■ **TASK REQUIREMENTS**
Omit the pictures and retype only the lines from the one containing "[0:00.00-0:01.00]" through the end of the listing, both ends included.

■ **EXCERPTED RECORDS**

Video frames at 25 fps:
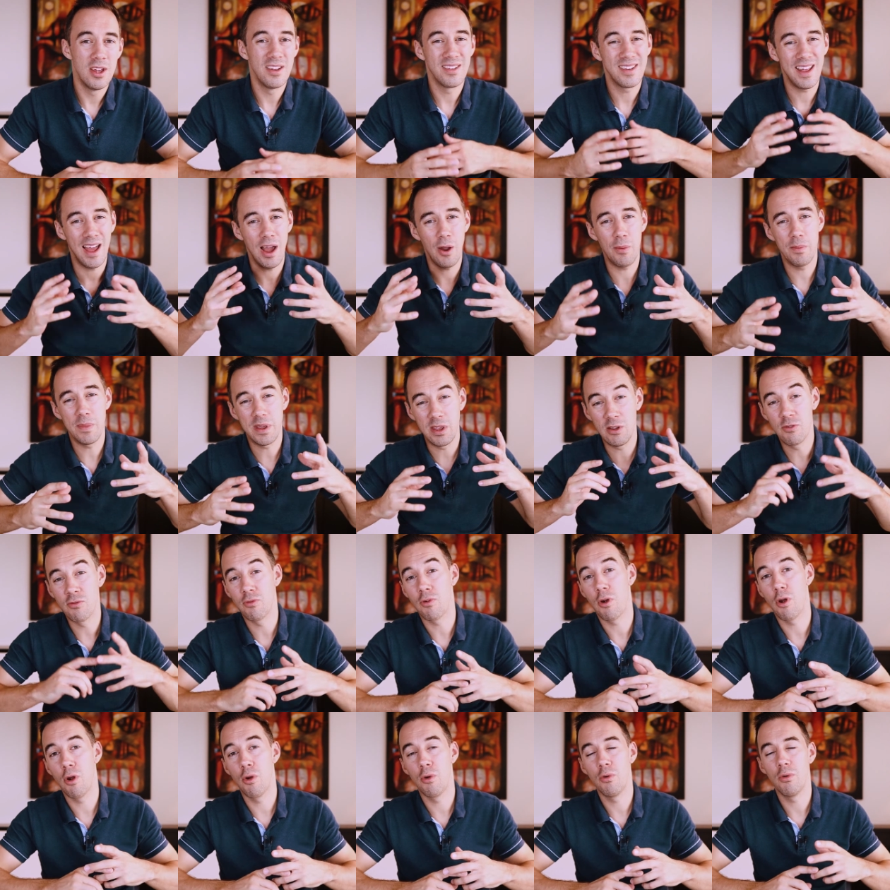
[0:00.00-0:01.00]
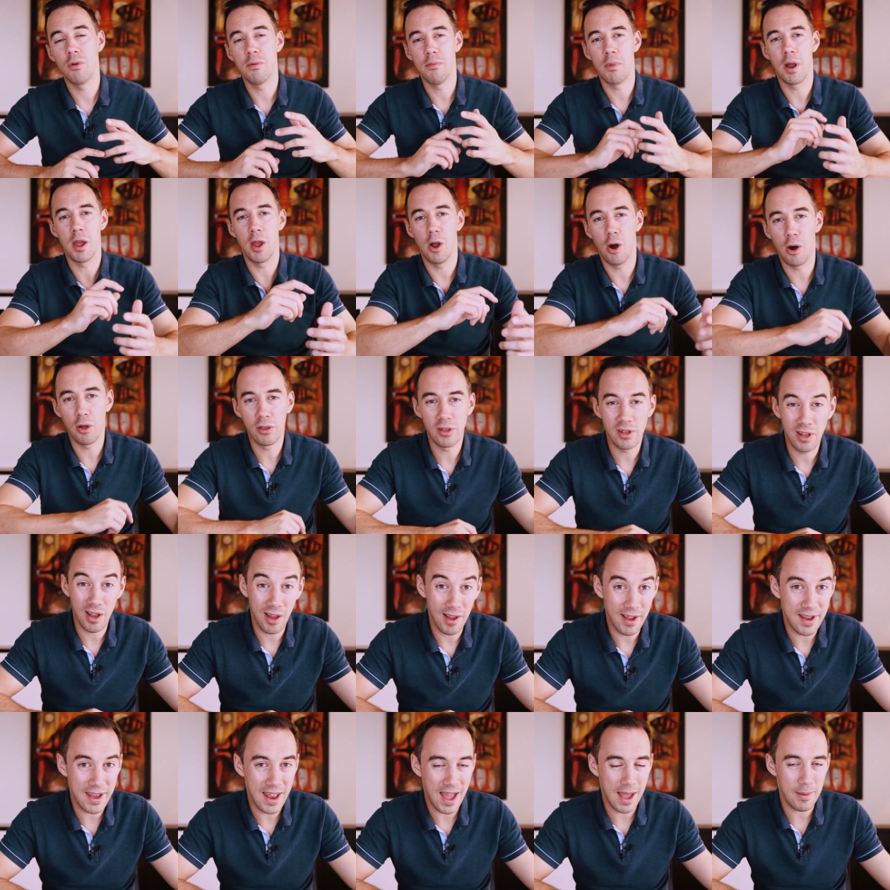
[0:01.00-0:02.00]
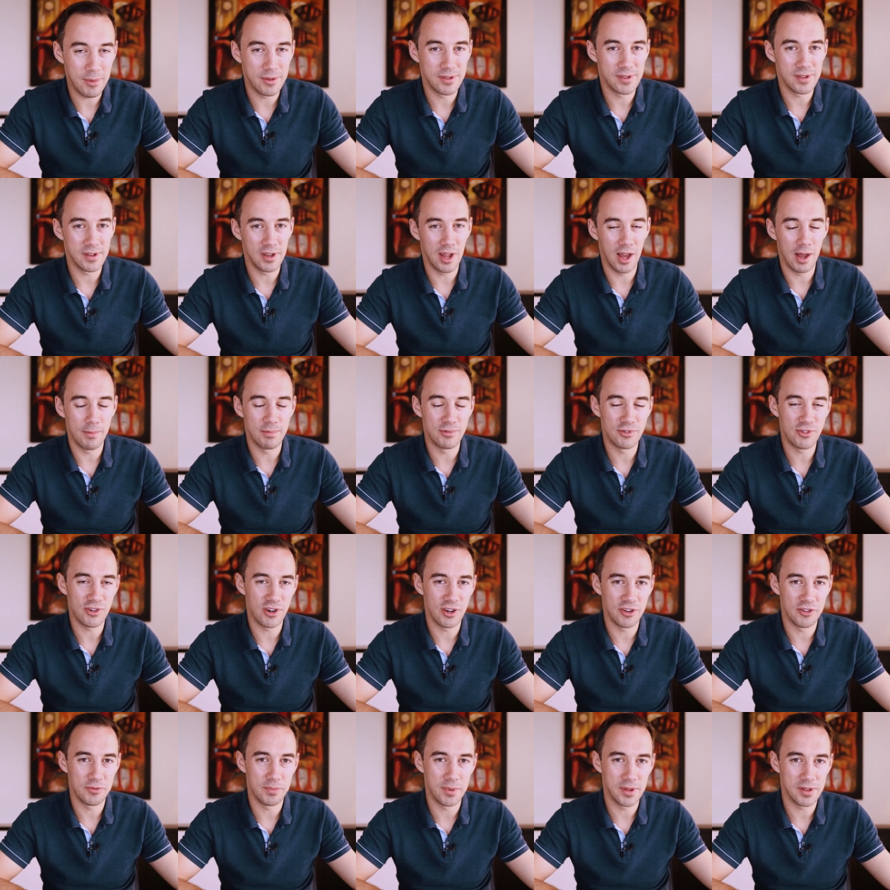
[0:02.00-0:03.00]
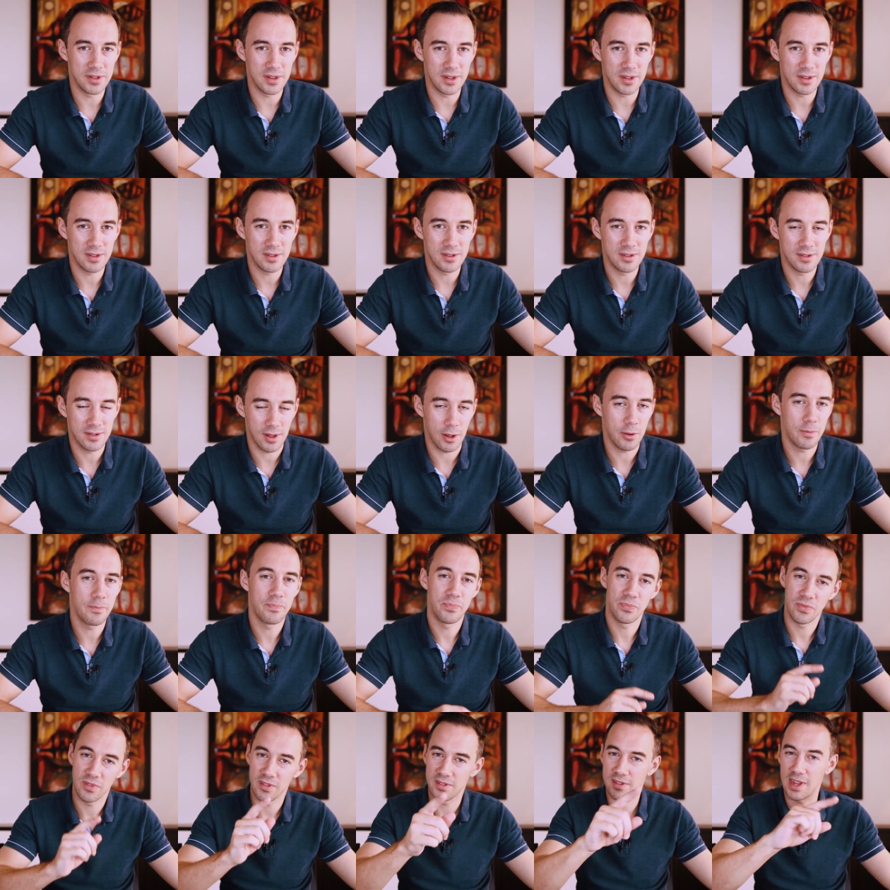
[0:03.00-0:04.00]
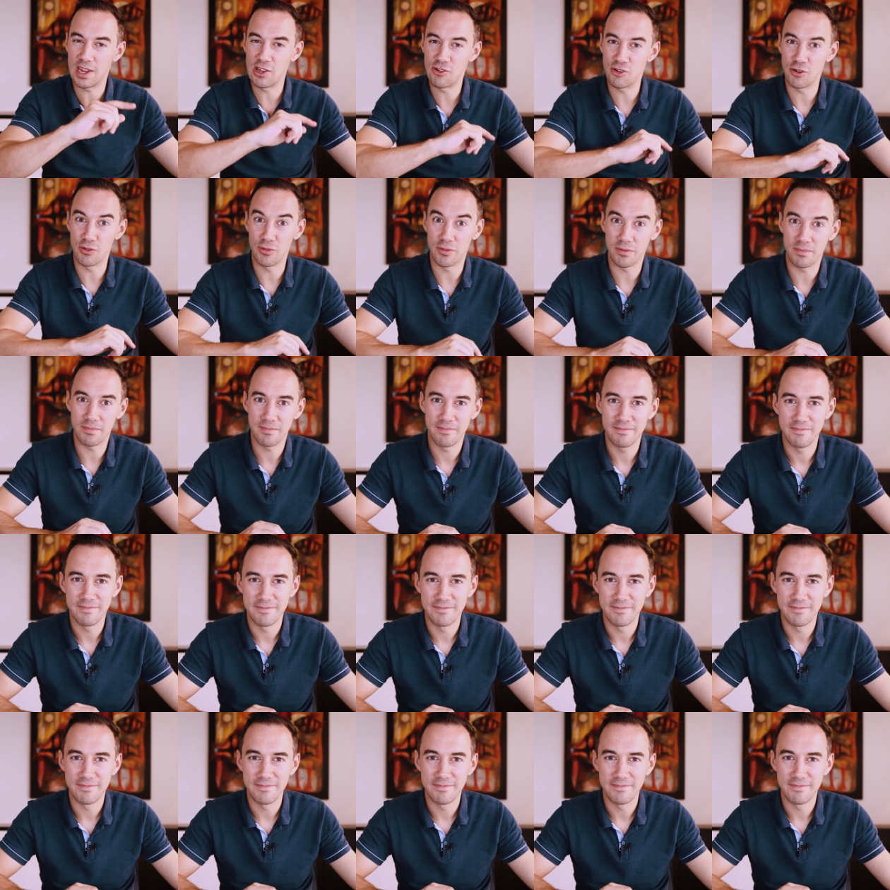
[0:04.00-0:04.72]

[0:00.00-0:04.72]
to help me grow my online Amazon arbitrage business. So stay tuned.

■ **COMPLETED TASK**
[0:00.00-0:01.00]
[0:01.00-0:02.00]
[0:02.00-0:03.00]
[0:03.00-0:04.00]
[0:04.00-0:04.72]

[0:00.00-0:04.72]
to help me grow my online Amazon arbitrage business. So stay tuned.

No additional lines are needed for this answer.